_Aim of the task_:
Look below for the line that has "[1141.71-1142.71s]"; output exactly from it through the line that has "Transcript, with fillers: Well, now", and leave the pictures out.

_Materials provided_:
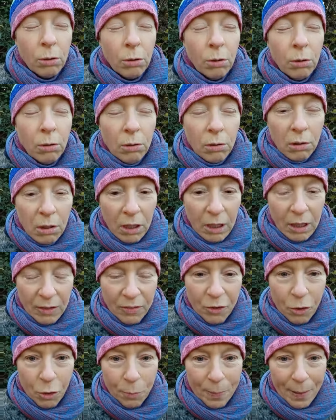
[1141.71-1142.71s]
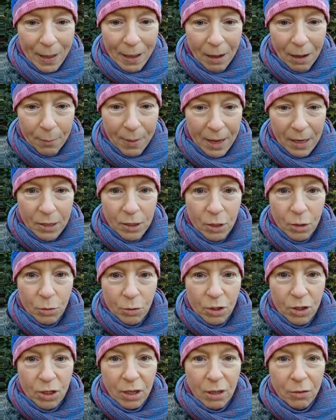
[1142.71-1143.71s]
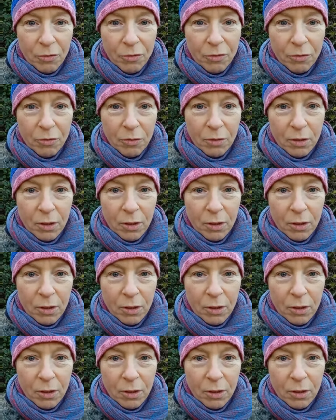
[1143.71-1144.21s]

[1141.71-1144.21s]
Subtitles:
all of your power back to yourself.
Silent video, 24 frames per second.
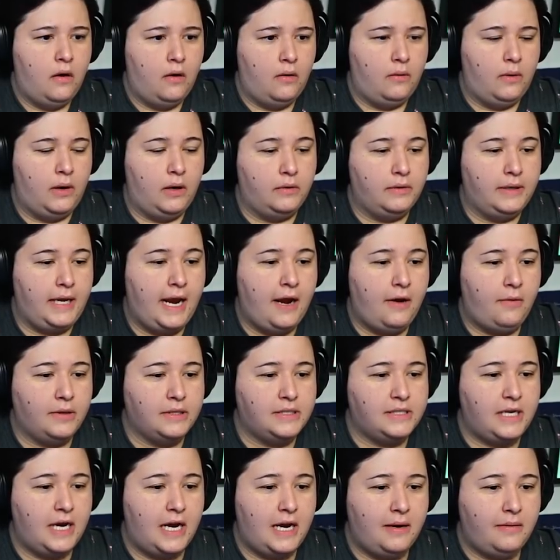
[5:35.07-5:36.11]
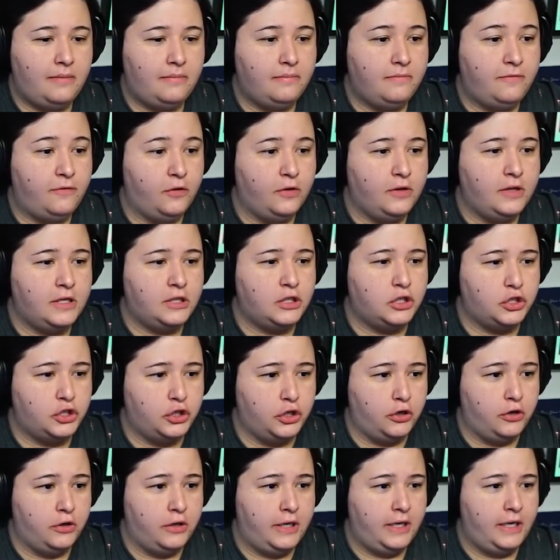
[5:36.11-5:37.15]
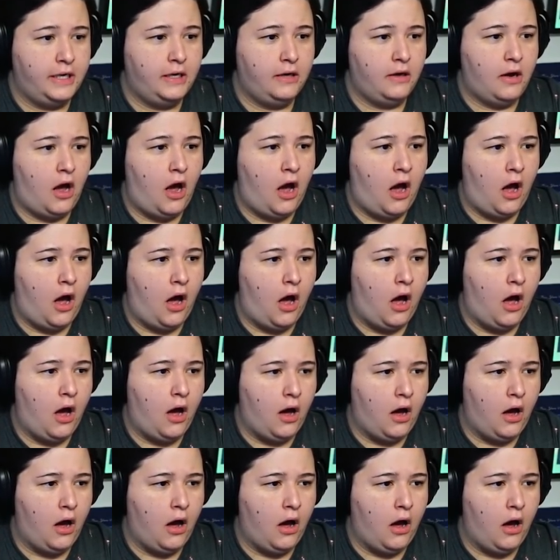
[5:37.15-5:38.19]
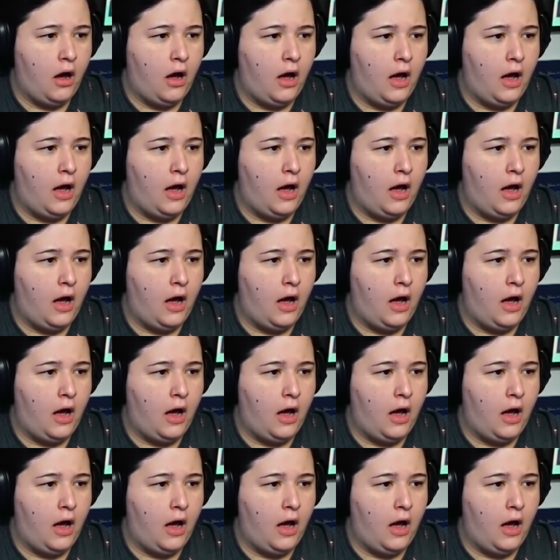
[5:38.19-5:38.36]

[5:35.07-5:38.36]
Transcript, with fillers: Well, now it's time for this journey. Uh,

==

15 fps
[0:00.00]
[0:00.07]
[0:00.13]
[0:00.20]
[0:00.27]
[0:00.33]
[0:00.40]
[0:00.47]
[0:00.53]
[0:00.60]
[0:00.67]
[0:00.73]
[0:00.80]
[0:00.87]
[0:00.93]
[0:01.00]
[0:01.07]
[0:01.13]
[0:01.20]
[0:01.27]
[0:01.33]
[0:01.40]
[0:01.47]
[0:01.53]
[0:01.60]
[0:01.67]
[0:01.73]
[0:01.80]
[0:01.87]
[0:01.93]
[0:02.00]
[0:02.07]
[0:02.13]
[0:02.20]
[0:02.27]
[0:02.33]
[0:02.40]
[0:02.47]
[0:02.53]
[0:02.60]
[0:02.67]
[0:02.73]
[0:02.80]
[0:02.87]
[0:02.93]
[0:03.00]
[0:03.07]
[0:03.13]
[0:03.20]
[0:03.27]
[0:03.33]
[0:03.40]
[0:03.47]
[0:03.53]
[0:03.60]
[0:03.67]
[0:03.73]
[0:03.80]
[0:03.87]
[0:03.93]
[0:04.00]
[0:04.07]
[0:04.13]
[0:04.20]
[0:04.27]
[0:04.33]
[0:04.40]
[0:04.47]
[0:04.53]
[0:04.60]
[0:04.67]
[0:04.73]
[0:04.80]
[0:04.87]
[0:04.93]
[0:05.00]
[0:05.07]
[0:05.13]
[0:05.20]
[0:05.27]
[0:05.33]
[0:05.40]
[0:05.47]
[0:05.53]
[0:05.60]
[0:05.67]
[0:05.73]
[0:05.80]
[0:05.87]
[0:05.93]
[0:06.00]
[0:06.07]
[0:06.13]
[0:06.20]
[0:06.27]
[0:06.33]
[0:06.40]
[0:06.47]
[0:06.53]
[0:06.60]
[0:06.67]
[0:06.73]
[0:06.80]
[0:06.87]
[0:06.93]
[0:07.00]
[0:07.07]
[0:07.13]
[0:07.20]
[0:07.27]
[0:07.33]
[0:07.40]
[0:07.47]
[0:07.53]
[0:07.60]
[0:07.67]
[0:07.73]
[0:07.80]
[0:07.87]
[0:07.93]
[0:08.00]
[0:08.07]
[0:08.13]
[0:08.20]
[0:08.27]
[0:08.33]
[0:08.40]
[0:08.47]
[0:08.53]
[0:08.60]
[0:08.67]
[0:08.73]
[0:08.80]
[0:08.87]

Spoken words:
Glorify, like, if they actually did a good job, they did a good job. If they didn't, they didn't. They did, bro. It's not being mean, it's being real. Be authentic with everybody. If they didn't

_Answer to this exercise_:
[1141.71-1142.71s]
[1142.71-1143.71s]
[1143.71-1144.21s]

[1141.71-1144.21s]
Subtitles:
all of your power back to yourself.
Silent video, 24 frames per second.
[5:35.07-5:36.11]
[5:36.11-5:37.15]
[5:37.15-5:38.19]
[5:38.19-5:38.36]

[5:35.07-5:38.36]
Transcript, with fillers: Well, now it's time for this journey. Uh,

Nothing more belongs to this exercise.